The Art of Writing Great Settings

 I. Crafting Sensory Settings

An evocative sense of setting gives another dimension to your story. Setting is not only where your story happens but when it happens. A well-portrayed setting of time and place lends a three-dimensional aspect to your story. The goal is to present a setting so well that not only can your characters believably inhabit it, but so too can your readers.

Well-crafted setting goes beyond being just backdrop – it can evoke mood, atmosphere and even conflict in your story. Setting can be real or imagined or any combination of the two, but no matter what, it dictates the parameters of where and what is possible in your story.

The writer’s first goal is to conjure up a setting that is not only a place to put your characters and their story but also a place to bring your readers, to transport them into the time and place of your story. When you produce a setting with a strong sense of time and place, it works in tandem with character and plot to provide a firm foundation for your story.​

How to enhance and enliven the setting in your story:

II. Sensory Writing Makes Setting Come Alive

Every writer wants their reader to fully experience their story, and to do that you want your setting to be as vivid and evocative as possible.

The role of art is to make a world which can be inhabited.
William Saroyan

When crafting setting remember that we live in a sensory world, and if you want your readers to engage with your setting, you need to engage their sensory perceptions. Think – and write – in terms of calling forth your setting by using as many of the senses as you can, include the seen, the heard, the smelled, the touched, the tasted. When you present these elements in your story, it helps the reader to engage and experience the world of your story. Strive for bringing your characters experience of your story setting off the page and into the reader’s mind so that you pull the reader’s mind into your story. Work on writing evocatively enough that the reader sees the story for themselves.

As George Orwell put it: “Good prose is like a window pane.”

You want to write your setting vividly enough that your reader will not only look into the window but open it up and walk through it.

III. USE SPECIFIC SENSORY DETAILS FOR STRONG SENSE OF SETTING

Good descriptive writing of setting, scenery, landscape and location give power to a sense of place and make it more inhabitable.

Writing setting is an opportunity to narrow your focus and to emphasize specific details, concrete images and experiences. Avoid the abstract and strive to write clearly and concretely about sights, sounds, smells, tastes and tactile sensations. The more clear and specific the writer’s focus is, the more vibrant the setting will be for the reader.

I'm never interested in writing a kind of neutral, universal novel that could be set anywhere.
To me, the novel is a local thing.
Zadie Smith

You want the world of your setting to come alive through specific images and tangible objects. Most often the best way to do this is not to paint in broad strokes but rather to narrow your focus and make your setting stronger by being selective about what details and objects you use to craft your setting and thereby more strongly emphasize the most important details.

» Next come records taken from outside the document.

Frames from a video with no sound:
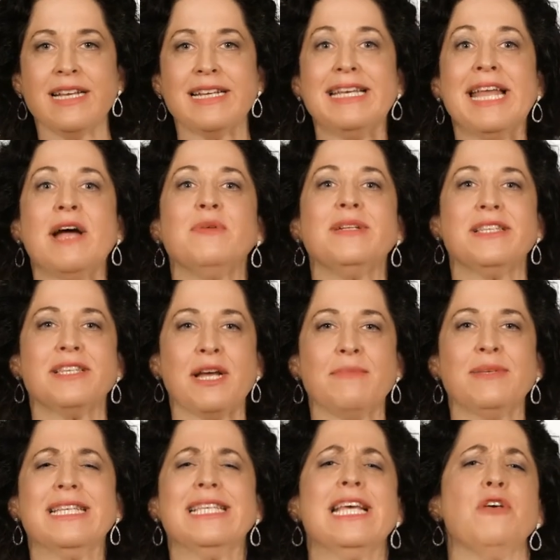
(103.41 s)
Now it's
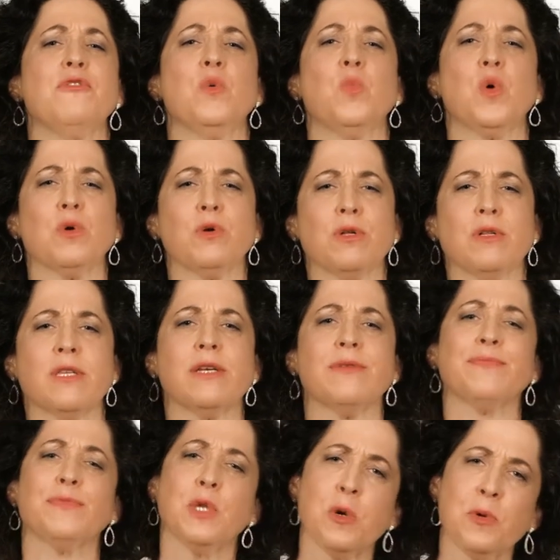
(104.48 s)
time to tell the world
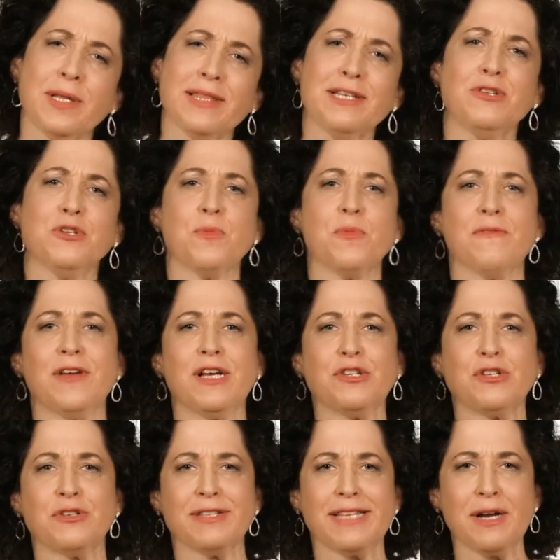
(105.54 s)
or at least your professional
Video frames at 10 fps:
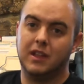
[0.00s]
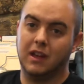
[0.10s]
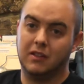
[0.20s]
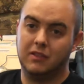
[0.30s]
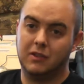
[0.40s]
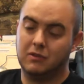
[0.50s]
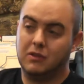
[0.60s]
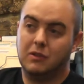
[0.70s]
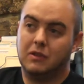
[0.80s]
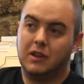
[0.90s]
Yeah, there was
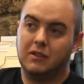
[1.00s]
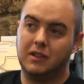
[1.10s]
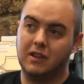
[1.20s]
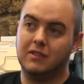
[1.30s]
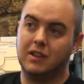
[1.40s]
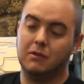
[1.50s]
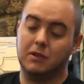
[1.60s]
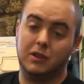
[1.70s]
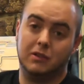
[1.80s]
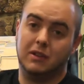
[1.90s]
no guarantees that it
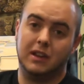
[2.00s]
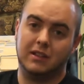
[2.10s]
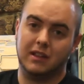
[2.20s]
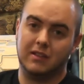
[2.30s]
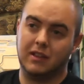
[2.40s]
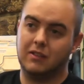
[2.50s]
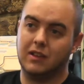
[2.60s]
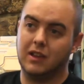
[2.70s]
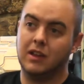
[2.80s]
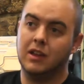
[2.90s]
would do anything. They
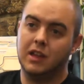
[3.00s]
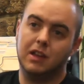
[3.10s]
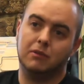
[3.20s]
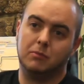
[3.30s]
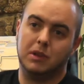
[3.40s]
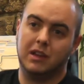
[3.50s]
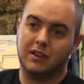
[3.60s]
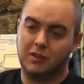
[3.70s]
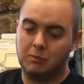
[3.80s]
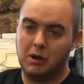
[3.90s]
said it would be
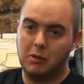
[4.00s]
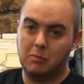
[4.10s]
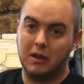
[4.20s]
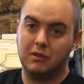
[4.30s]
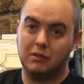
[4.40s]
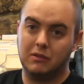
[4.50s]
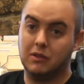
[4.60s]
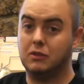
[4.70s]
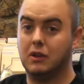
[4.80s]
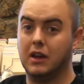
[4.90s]
experimental to
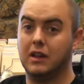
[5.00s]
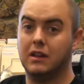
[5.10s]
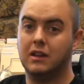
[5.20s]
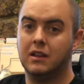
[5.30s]
try it.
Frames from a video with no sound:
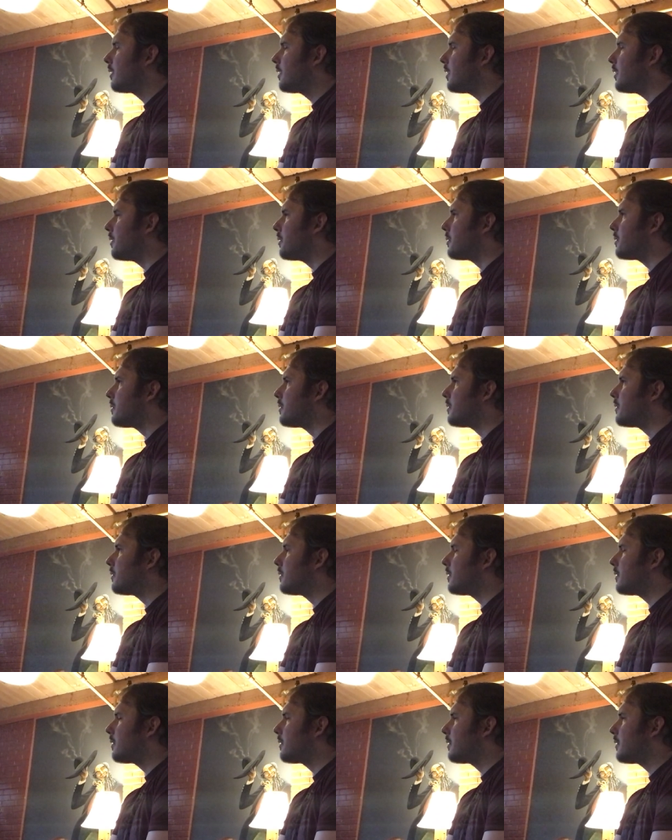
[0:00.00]
You
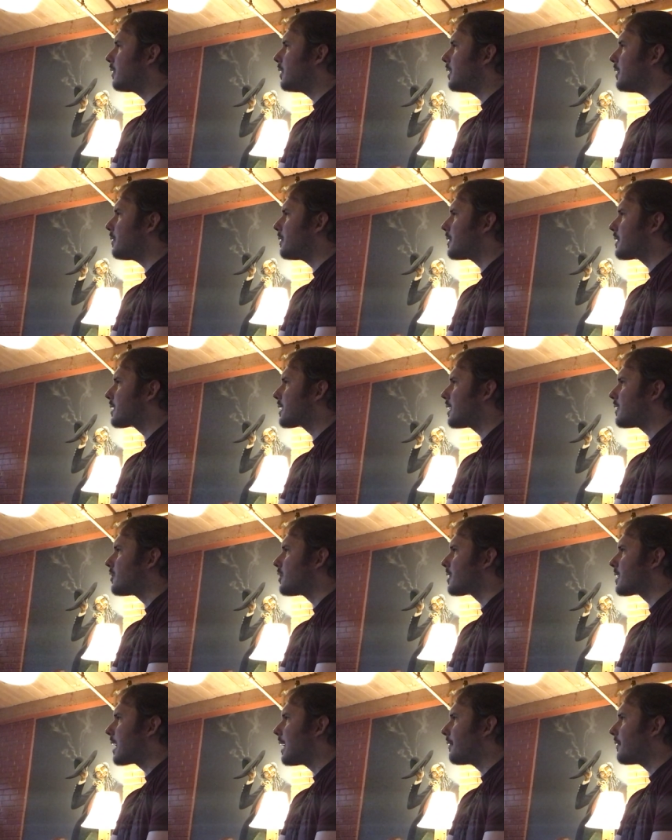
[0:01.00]
you instead
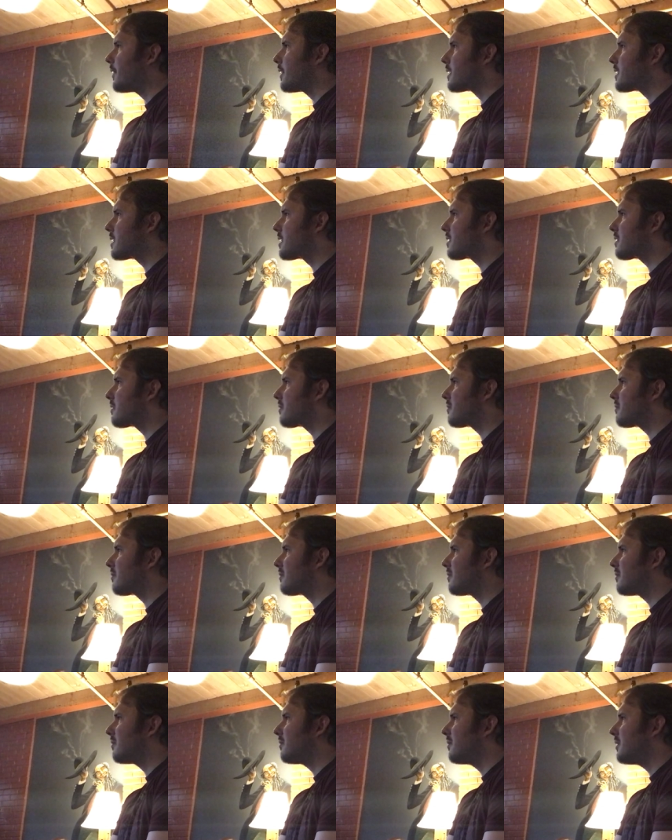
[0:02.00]
just have this
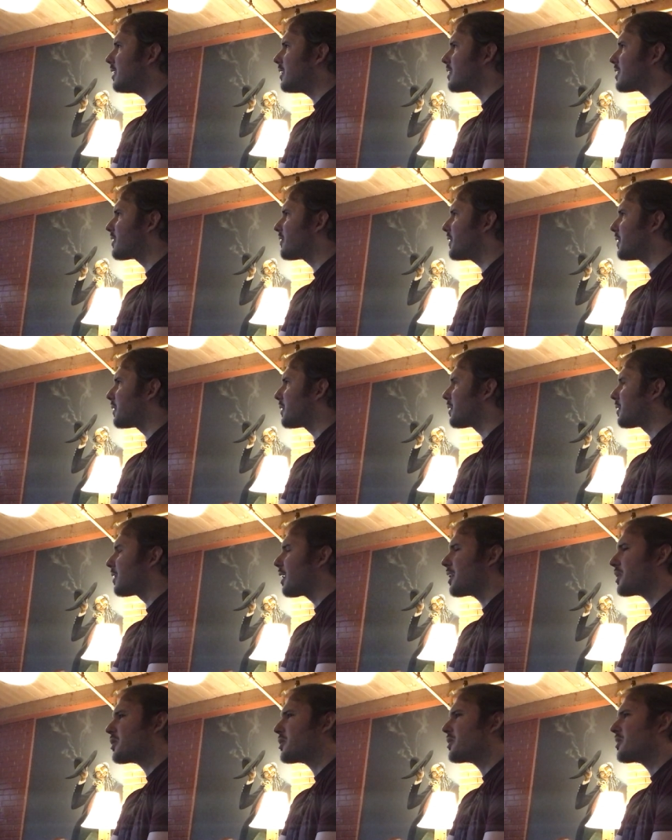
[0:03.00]
you just feel
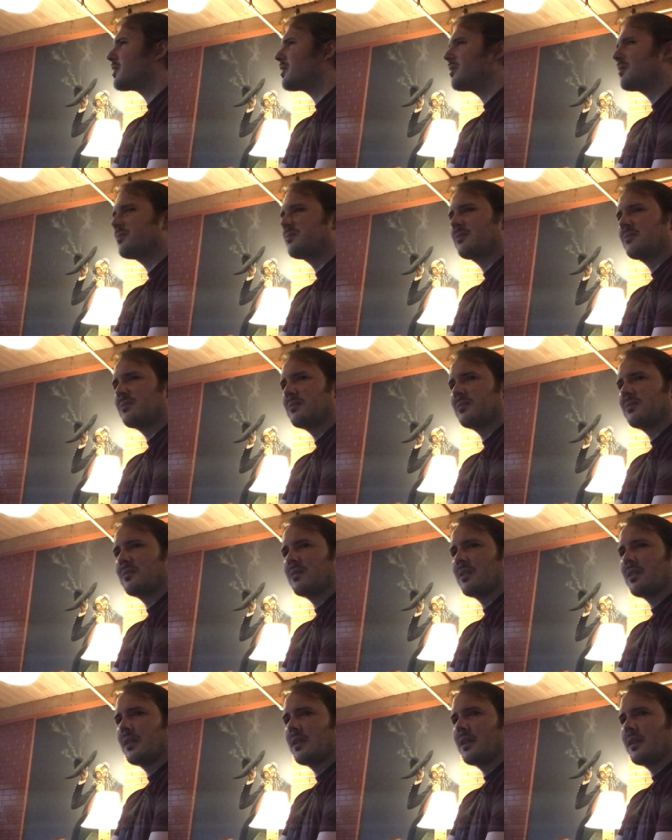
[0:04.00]
crushed
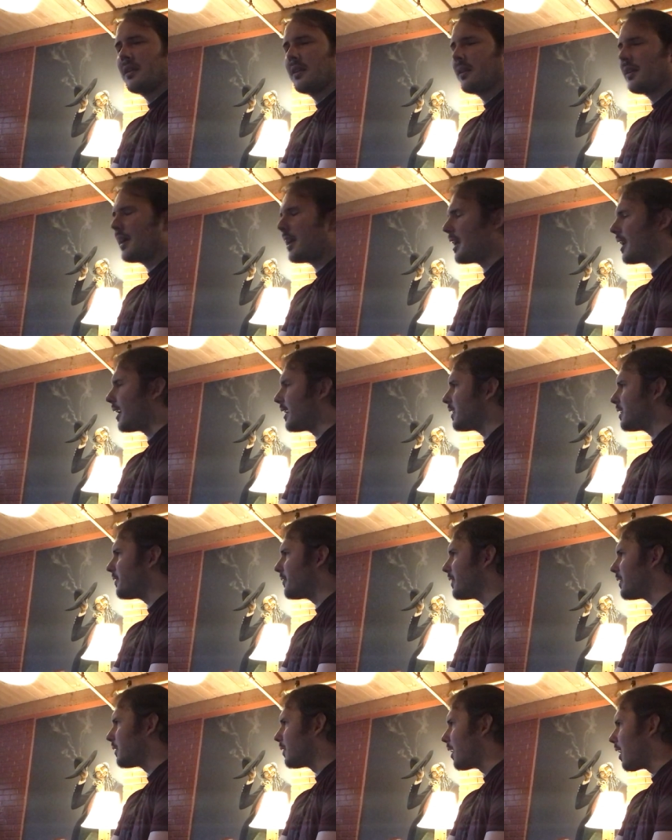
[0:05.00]
and you
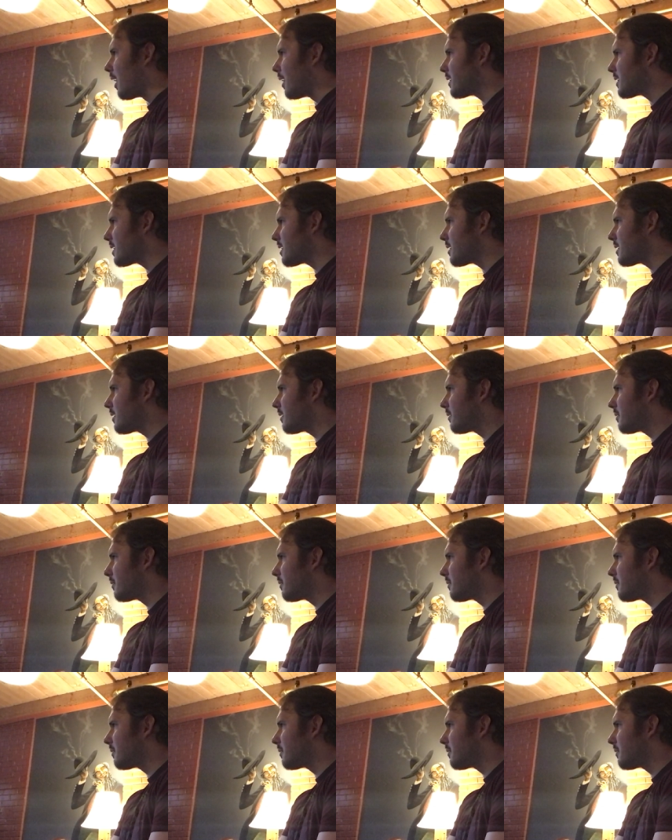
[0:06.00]
feel lost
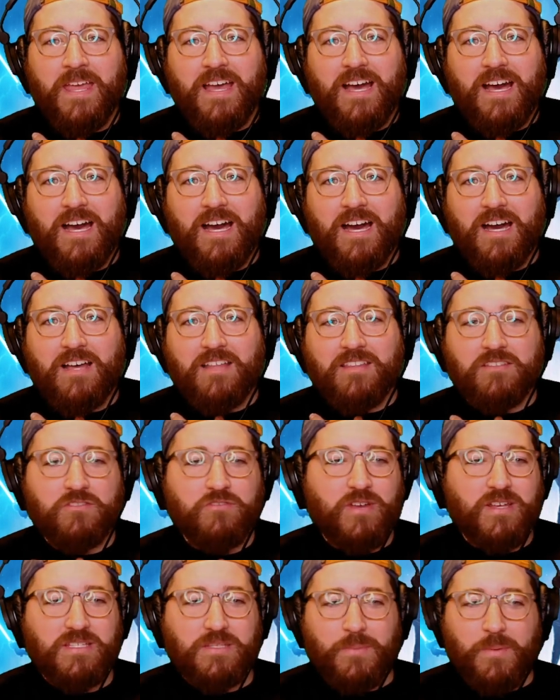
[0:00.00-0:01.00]
the
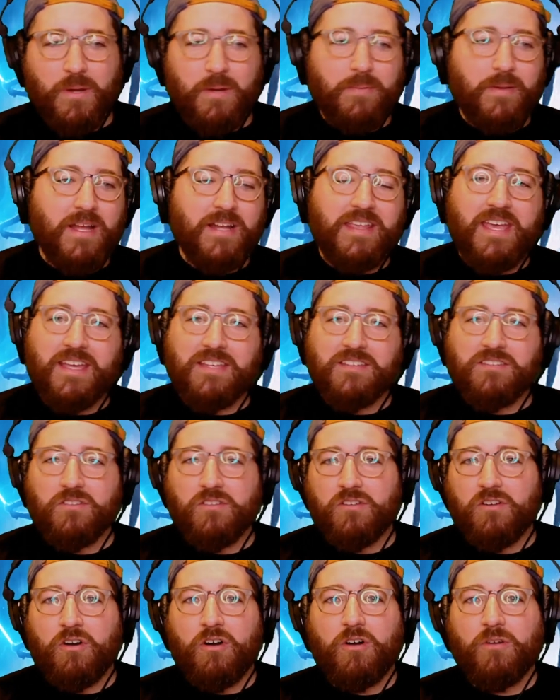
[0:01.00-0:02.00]
Jurassic Park podcast
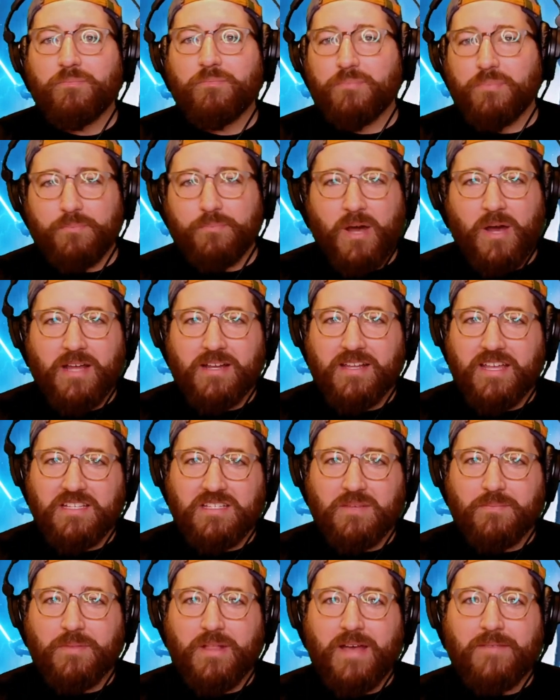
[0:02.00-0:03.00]
on all
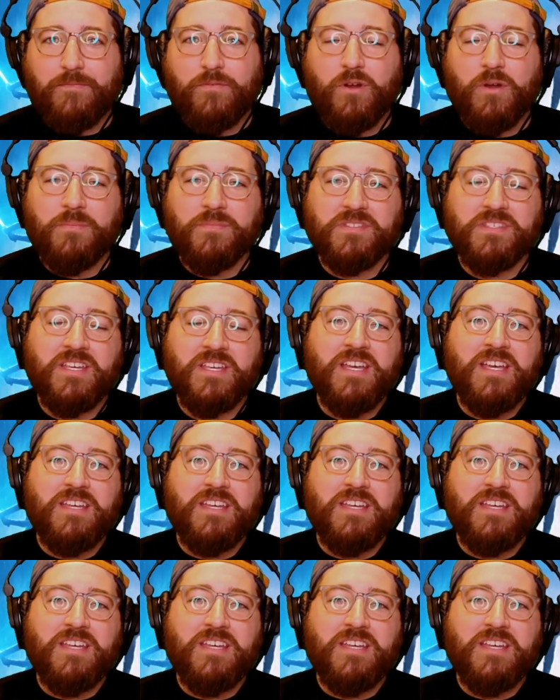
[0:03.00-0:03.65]
podcasting platforms,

Don’t bore your readers by getting all the details about your setting in your story; strive to captivate them by writing the most essential, vivid and striking specifics into crafting your setting.

WRITING TIP: When struggling with making setting come alive, its helpful to think in terms of being a set designer for a play or a movie director. Think of what items you would place on your stage set to evoke the mood and atmosphere you’re striving for.

Picture them clearly so that you can write about them concretely.

If you were directing a movie of your book, what elements of action and setting would you focus on to vividly evoke the feeling you’re striving for in your story? You might get the overall context of the scene in your story by showing the big picture, but eventually you’ll want to zoom in on some specific details to leave a lasting impression in your reader.

IV. BRING YOUR CHARACTERS INTO YOUR SETTING, TURN YOUR SETTING INTO A CHARACTER

Well-crafted setting provides a stable – or unstable – foundation for the characters story and the unfolding of the plot. Some settings even influence and become a major component of the plot. Setting is more than just a backdrop, it shapes other characters and can dictate plot elements, making some actions impossible and others inevitable. Characters and their choices are largely shaped by how they are affected by the setting, the sense of time and place in a story. They react and feed off it, have emotional experience with it. They may love it or feel confined by it, but either way, how they interact with the setting contributes to how their story unfolds. Strong characters most often have strong opinions about their environment of time and place.

Setting is not only essential to good storytelling but can even become a character in its own right. A richly-woven setting can be imbued with its own character and personality traits, can be depicted with elements of emotions, moods or impacting events. Like characters, settings can undergo great change in a story. The more atmosphere and characteristics you give to your setting, the more depth and dimension you give to your story.

I sometimes think what I do as a writer is make a kind of coloring book, 
where all the lines are there and then you put in the color.
John Irving

Just as you spend time working on well-portrayed characters and plot, so you should also with setting. Setting can – and should be – much more than just physical location. It can be depicted in terms of atmosphere, personality, values, customs, cuisine and way of life. Well-written setting will help transport the reader to the world of your story and sense its unique spirit and personality.